Manitoba hospital postpones surgeries after ants invade for third time
Ants forced Carman Memorial Hospital to postpone 16 elective surgeries for the third time since 2024, reviving questions about maintenance in a small Manitoba facility.
Repeated ant incursions at Carman Memorial Hospital forced the postponement of 16 elective surgeries, including hernia repairs and gallbladder removals, after insects were spotted in hallways, under doorways and near the operating room. The disruption at the Carman, Manitoba, hospital marked the third time since 2024 that ants had pushed back procedures at the small facility serving a town of roughly 3,000 people about 75 kilometres southwest of Winnipeg.
Southern Health–Santé Sud, which oversees the hospital, said the surgeries were temporarily suspended because any factor affecting operating-room safety requires a shutdown. The authority said emergency care continued as usual, while urgent surgical patients would be sent to the nearest hospital. It said the ants were believed to be pavement ants and that the issue was being addressed immediately, although it was not yet known how long procedures would remain on hold.

The first infestation was detected in August 2024 and died off within a couple of weeks. The ants returned the following summer, then reappeared again in May 2026, prompting more extensive measures from the health authority. Southern Health said there was no risk to staff or patient safety and no damage to the building, but it was taking precautions to prevent the problem from worsening and to avoid more cancellations.
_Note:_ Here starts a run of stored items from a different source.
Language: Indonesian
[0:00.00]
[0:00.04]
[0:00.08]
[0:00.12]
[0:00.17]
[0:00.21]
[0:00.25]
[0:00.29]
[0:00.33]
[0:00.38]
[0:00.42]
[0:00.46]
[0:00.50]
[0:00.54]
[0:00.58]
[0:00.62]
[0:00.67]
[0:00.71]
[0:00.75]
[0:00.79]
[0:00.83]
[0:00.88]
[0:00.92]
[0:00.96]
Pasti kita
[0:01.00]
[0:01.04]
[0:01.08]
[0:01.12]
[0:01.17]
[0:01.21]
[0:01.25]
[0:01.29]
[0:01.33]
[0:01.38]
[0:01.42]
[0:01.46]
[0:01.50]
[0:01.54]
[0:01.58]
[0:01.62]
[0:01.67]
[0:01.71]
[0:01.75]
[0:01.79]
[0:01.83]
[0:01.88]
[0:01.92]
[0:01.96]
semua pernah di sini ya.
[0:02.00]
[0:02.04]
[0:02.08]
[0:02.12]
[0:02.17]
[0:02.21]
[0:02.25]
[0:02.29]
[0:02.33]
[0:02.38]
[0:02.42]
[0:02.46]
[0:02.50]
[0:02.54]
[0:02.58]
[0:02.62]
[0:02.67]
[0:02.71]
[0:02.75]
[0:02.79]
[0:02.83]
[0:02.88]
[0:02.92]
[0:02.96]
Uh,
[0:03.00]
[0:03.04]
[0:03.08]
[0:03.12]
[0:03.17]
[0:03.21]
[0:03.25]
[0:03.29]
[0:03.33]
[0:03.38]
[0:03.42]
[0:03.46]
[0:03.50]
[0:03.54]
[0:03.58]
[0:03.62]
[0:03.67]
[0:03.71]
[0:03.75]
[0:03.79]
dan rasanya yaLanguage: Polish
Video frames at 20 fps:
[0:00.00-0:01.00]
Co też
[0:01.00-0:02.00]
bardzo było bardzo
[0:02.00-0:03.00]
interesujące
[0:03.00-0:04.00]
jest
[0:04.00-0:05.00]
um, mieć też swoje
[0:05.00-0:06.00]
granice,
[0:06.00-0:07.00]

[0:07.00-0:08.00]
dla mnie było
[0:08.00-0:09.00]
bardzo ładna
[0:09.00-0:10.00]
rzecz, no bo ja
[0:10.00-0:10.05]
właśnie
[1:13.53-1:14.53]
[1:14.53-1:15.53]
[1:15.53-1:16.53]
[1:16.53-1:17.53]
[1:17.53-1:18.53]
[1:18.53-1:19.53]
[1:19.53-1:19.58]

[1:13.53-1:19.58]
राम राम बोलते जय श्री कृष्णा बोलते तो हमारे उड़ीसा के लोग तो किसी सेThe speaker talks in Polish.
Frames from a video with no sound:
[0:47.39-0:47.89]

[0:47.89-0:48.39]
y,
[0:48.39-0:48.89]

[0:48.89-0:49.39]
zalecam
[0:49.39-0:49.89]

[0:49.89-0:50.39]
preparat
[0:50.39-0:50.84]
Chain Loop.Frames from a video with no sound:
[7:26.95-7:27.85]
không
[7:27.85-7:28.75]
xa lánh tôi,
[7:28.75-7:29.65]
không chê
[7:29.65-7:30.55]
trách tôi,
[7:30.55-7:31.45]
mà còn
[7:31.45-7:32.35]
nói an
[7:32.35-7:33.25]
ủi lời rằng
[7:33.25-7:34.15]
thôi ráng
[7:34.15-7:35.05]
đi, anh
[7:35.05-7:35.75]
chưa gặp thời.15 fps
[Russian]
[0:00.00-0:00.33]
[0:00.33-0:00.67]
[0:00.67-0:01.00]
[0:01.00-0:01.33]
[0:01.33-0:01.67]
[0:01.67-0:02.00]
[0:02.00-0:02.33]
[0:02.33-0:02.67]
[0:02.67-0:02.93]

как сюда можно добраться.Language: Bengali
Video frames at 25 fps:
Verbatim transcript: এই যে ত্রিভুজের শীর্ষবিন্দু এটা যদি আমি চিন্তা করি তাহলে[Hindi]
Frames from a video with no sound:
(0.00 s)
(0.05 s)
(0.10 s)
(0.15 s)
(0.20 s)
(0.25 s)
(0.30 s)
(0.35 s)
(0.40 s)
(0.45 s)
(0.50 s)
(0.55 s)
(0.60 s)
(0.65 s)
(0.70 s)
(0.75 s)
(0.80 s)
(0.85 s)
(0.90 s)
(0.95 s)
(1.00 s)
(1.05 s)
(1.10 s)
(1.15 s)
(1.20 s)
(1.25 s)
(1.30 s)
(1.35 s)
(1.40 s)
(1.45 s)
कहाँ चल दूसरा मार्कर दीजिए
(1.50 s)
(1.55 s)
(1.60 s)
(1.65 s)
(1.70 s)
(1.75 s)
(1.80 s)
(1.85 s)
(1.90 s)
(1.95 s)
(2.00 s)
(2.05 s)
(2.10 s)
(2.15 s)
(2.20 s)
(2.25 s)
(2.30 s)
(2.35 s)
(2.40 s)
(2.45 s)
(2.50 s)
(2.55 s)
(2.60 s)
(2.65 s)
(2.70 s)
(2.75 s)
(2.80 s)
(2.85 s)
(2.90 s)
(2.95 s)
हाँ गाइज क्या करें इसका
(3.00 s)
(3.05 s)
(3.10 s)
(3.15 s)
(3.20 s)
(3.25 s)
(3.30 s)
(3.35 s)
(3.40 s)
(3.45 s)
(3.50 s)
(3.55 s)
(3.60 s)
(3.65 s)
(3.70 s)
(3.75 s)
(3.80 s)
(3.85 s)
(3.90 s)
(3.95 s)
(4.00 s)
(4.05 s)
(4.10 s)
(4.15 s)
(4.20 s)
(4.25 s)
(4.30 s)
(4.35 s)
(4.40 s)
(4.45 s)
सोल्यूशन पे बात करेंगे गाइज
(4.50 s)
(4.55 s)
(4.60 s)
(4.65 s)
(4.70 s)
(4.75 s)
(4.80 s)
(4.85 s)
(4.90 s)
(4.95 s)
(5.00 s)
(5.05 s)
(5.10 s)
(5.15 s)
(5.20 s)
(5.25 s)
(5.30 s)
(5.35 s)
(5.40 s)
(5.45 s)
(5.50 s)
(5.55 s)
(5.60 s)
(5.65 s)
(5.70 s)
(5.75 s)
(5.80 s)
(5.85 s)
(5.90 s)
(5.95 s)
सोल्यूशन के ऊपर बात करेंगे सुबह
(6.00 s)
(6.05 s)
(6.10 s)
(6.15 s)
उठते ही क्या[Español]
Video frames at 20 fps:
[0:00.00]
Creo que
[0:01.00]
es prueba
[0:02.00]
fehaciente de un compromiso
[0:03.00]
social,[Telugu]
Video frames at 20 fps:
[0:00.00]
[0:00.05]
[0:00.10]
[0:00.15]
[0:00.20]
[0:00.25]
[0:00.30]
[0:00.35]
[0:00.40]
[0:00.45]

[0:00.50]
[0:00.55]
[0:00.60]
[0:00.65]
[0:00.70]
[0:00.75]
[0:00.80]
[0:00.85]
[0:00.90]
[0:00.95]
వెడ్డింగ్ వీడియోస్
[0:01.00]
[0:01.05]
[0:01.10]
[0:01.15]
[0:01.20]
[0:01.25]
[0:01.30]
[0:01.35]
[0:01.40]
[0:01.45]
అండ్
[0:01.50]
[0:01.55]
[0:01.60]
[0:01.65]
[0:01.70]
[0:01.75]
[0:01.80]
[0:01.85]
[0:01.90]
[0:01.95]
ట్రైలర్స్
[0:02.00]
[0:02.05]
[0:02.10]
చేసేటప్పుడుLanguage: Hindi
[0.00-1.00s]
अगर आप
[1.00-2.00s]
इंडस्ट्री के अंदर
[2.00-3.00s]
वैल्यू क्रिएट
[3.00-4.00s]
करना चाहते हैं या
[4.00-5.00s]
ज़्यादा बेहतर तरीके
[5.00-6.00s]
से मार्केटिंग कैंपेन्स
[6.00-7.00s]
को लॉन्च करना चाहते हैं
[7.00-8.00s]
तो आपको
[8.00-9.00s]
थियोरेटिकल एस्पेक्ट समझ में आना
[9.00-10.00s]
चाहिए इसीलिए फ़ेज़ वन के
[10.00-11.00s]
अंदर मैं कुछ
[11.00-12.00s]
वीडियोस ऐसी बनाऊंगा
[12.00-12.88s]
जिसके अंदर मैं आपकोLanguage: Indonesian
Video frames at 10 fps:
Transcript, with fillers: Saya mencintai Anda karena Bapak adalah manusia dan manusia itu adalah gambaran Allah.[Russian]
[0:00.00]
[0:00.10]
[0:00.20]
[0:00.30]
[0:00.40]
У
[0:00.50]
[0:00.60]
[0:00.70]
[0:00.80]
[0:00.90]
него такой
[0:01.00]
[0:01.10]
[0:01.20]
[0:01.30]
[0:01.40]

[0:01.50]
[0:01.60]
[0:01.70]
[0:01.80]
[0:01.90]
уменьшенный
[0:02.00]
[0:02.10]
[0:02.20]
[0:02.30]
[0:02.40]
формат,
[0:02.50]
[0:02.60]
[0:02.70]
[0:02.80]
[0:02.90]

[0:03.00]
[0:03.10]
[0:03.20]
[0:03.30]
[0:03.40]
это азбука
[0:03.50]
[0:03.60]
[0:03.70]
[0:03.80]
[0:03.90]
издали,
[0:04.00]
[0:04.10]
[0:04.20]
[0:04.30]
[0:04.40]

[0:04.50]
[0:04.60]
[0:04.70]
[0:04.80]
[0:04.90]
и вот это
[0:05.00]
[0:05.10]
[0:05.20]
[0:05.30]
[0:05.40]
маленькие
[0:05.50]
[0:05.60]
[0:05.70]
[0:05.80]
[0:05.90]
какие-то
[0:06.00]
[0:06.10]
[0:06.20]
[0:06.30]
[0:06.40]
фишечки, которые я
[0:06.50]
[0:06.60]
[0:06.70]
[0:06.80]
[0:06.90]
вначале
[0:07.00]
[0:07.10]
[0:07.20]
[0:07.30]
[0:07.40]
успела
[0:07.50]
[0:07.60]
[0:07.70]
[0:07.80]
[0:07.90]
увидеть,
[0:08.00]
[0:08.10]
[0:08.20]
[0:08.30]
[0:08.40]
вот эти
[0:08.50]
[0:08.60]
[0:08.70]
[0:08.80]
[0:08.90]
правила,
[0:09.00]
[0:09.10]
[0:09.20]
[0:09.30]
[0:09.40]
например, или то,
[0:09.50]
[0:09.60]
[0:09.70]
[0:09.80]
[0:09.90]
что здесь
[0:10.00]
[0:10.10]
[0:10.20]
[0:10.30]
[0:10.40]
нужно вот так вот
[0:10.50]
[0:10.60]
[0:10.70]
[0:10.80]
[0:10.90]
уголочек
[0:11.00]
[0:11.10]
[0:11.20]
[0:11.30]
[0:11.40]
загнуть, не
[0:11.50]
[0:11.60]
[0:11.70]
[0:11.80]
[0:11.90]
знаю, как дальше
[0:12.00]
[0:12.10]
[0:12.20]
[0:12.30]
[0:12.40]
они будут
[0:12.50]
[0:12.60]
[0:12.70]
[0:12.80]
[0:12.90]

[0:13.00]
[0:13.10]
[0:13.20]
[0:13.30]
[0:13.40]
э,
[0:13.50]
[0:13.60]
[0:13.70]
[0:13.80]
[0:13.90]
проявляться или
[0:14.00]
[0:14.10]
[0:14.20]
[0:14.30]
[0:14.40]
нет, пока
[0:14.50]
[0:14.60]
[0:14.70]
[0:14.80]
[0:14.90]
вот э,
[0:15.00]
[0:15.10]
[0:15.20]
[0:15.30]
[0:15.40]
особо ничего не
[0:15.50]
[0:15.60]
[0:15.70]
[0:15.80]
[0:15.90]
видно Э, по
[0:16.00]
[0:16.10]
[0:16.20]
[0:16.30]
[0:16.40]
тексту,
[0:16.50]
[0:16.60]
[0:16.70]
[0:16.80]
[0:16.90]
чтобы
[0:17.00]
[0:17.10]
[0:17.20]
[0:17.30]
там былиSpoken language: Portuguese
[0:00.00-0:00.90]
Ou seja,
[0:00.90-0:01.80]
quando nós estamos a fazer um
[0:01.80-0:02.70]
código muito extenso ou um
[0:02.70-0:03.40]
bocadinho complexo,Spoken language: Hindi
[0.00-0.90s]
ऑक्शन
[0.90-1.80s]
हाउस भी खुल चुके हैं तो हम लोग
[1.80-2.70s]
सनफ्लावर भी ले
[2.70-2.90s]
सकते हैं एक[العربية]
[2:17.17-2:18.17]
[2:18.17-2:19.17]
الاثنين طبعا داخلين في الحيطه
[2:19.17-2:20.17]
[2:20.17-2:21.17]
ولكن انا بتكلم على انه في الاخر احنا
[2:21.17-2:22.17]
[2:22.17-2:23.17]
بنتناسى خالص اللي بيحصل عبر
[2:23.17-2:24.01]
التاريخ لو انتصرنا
Exterminators have surveyed the hospital, cleaned drains, opened walls, sealed cracks and used baiting methods to trace where the ants were coming from. The repeated shutdowns have put a spotlight on the vulnerability of smaller community hospitals, where even a localized maintenance problem can ripple quickly into delayed surgeries and transferred patients. For Carman Memorial Hospital, the challenge is no longer simply removing the insects. It is proving that the building can stay clear enough to keep an operating room open.
The Manitoba Nurses Union said members had described the ant issue as longstanding and said it did not make for a pleasant place to work. Manitoba Health Minister Uzoma Asagwara said the province was working as fast as it could and that every effort was being made to minimize disruptions and restore normal services as soon as possible.